Fonctionnement du programme de responsabilisation du marché 

L’observatoire du marché devrait produire un indice de l’évolution du marché. Cet indice devrait être le résultat d’une pondération de facteurs incluant les coûts de production et le prix versé aux producteurs de lait dans chaque pays européen, d’une évolution des cours des produits laitiers phares dans l’UE et au niveau international et des tendances de l’offre et de la demande, incluant la consommation en Europe. Selon le niveau de cet indice, différentes mesures devraient être prises pour stabiliser le marché et éviter les crises. Par exemple, si l’indice chutait de 7.5%, les programmes incitatifs de renforcement des ventes pourraient être activés rapidement. L’engraissement au lait pourrait être favorisé. L’UE pourrait également promouvoir la constitution de stocks privés. Ces mesures seraient maintenues tant que l’indice ne serait pas remonté à sa position initiale. Si ces mesures s’avéraient insuffisantes et que l’indice chutait alors de 15%, l’Europe serait dans un niveau de crise. Les mesures de réduction volontaire des livraisons seraient incitées pour chaque producteur (sur 5% de ses quantités). Des prélèvements seraient encaissés auprès des exploitations en surproduction, dès le premier kilo. Cet argent servirait à financer les producteurs qui décideraient de réduire leurs livraisons. En cas de chute de l’indice de 25%, une obligation de réduction pour tous les producteurs serait imposée jusqu’à la remontée de l’indice et la sortie de crise. 

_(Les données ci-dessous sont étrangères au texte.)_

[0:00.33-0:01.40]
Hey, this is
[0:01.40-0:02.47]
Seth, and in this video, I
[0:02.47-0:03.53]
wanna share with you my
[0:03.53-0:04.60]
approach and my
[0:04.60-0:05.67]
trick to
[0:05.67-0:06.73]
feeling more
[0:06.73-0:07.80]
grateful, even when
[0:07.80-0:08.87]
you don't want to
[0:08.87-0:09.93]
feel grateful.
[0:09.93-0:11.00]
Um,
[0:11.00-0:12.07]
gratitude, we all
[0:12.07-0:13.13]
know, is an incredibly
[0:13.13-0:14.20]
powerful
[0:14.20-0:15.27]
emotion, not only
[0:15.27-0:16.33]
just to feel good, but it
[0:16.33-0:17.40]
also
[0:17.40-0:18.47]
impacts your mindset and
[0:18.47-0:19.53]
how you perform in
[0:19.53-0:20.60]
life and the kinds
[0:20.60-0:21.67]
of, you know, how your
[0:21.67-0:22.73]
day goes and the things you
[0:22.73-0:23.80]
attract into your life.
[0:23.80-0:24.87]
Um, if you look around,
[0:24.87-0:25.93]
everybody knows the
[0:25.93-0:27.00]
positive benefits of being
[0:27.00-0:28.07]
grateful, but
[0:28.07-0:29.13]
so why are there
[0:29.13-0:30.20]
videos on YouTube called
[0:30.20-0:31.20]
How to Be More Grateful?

Ce système a l’avantage de prévenir les crises, de maintenir les prix, d’intervenir rapidement pour stabiliser la filière et d’être nettement moins coûteux pour le contribuable. Il permet une certaine flexibilité de la production et de coller au mieux avec le marché. Cependant, pour qu’il fonctionne, ce système ne doit pas être remis en cause par des accords de libre-échange avec les Etats-Unis par exemple. C’est pourquoi l’EMB s’engage fortement contre le partenariat transatlantique de commerce et d’investissement TTIP. 

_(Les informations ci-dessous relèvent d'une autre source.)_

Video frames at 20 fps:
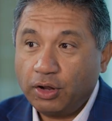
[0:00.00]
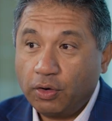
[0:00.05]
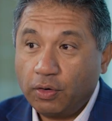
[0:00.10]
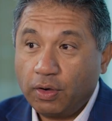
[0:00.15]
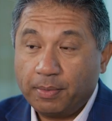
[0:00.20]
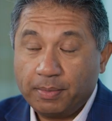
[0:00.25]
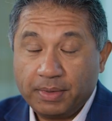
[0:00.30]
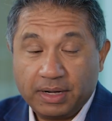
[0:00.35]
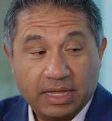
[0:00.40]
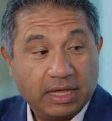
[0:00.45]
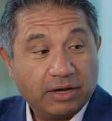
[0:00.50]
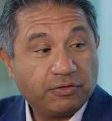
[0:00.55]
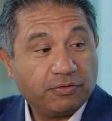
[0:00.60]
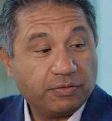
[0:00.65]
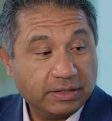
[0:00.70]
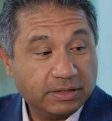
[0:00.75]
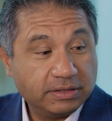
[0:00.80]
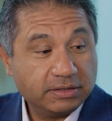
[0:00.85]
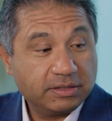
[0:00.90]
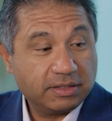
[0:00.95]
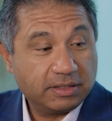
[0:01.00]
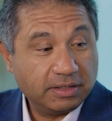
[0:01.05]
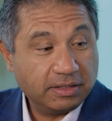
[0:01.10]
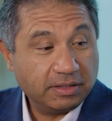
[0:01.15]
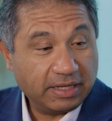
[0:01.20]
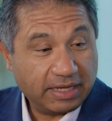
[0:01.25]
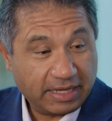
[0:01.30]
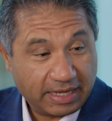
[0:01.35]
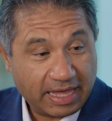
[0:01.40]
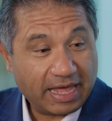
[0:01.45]
know how many entries
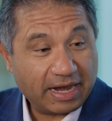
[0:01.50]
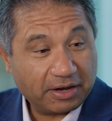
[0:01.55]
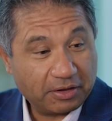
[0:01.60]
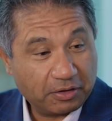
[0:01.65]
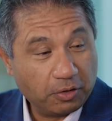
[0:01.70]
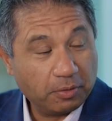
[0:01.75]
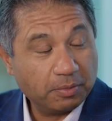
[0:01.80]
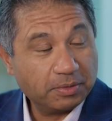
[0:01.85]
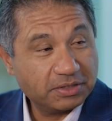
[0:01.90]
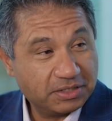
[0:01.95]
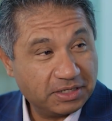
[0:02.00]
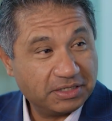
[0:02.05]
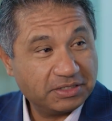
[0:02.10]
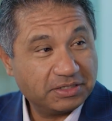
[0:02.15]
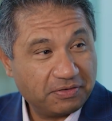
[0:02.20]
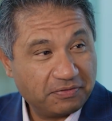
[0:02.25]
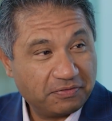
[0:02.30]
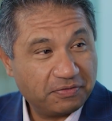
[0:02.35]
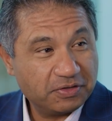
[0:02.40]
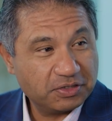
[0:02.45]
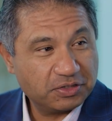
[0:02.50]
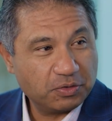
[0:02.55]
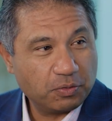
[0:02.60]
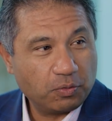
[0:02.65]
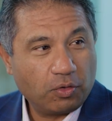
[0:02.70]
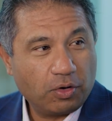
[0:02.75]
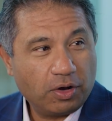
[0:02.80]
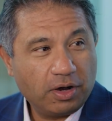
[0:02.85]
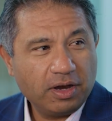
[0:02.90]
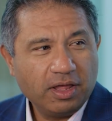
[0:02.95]
they get a Global Citizen for this
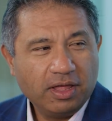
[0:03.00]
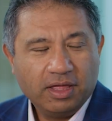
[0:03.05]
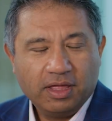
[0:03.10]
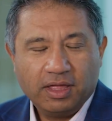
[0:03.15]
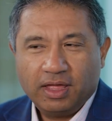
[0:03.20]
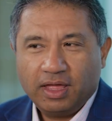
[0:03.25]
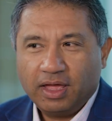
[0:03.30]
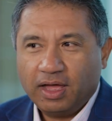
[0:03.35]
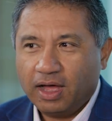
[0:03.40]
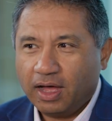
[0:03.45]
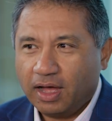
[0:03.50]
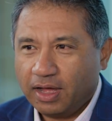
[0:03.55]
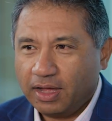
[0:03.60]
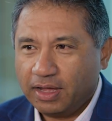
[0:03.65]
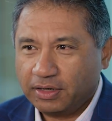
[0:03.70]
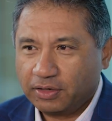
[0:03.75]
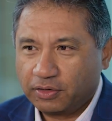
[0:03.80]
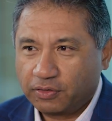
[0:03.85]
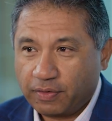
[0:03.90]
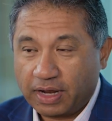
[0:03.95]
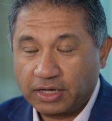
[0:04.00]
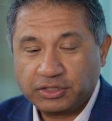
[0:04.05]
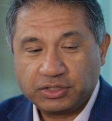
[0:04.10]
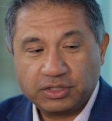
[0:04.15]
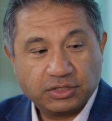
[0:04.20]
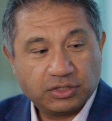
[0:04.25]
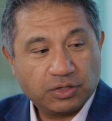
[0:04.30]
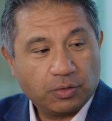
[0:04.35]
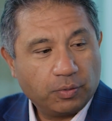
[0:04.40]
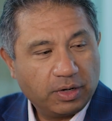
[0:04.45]
award, uh, and
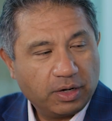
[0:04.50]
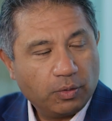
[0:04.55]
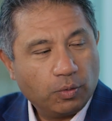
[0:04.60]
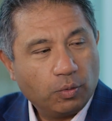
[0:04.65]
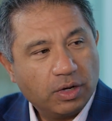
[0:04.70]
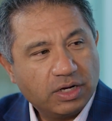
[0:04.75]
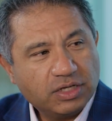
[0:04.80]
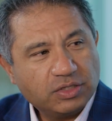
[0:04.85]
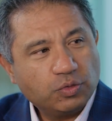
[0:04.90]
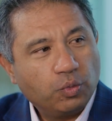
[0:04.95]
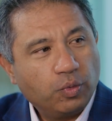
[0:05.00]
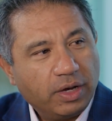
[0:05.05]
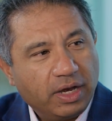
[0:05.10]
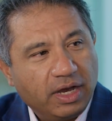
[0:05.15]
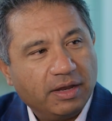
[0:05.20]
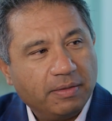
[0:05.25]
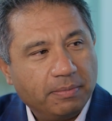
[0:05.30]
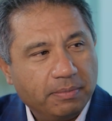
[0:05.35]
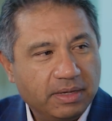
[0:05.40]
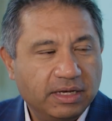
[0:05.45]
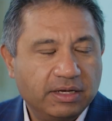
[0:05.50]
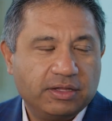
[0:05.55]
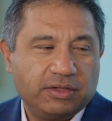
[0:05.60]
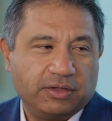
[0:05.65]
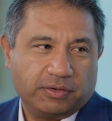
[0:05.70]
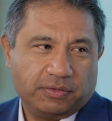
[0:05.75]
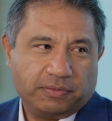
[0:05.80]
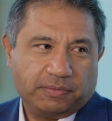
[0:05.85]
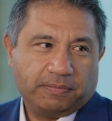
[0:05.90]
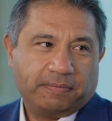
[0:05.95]
graduating. So, winning, what does winning it mean to
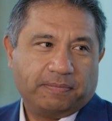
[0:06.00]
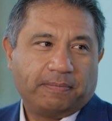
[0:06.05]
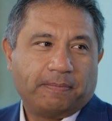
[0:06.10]
you?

L’EMB va également continuer son travail pour améliorer le positionnement des regroupements des producteurs de lait face aux règlementations européennes et fournir des arguments aux producteurs pour négocier avec les acheteurs. Pour cela l’EMB va continuer à fournir aux producteurs des informations actualisées sur les coûts de production en Europe et fournir des informations sur la situation économique des exploitations en Europe. En Allemagne, le MEG Milch Board regroupe 15’000 producteurs. Les membres sont liés ou non à des coopératives. Au Pays-Bas le Dutch Dairymen Board a été constitué pour regrouper des producteurs. Il dispose d’un mandat de négociation, mais les coopératives refusent de négocier. En Belgique la Wallonia Farmers Board a été créée le 25 juillet 2014. Elle va regrouper les producteurs de la Wallonie. En France, l’OP transversale France Milk Board a été créée récemment. Elle regroupe 900 producteurs de lait, ce qui est encore trop faible pour avoir un réel impact lors des négociations. Différentes actions sont menées pour attirer les producteurs qui sont déjà liés à leur entreprise (OPU). 

Afin de montrer la voie de la solidarité européenne des producteurs de lait, l’EMB a mis en place une commission internationale de regroupement des producteurs laitiers. Les objectifs sont multiples mais les principaux sont de pouvoir négocier en commun avec un acheteur actif dans plusieurs pays, de développer d’autres Milk Board en Europe et de les regrouper au plan européen. 

Et en Suisse ? 

La question de la participation des paysans suisses à cet ambitieux programme doit être posée et débattue. Nous pourrions en effet imaginer qu’un Swiss milk board puisse voir le jour et adhérer au programme européen. Dans notre pays, des OP transversales existent déjà, pourquoi ne participeraient-elles pas aux revendications d’EMB en Europe ? Big-M et Uniterre souhaitent réellement lancer ce débat, pour que les familles paysannes suisses puissent sortir de l’impasse et participer aux discussions européennes.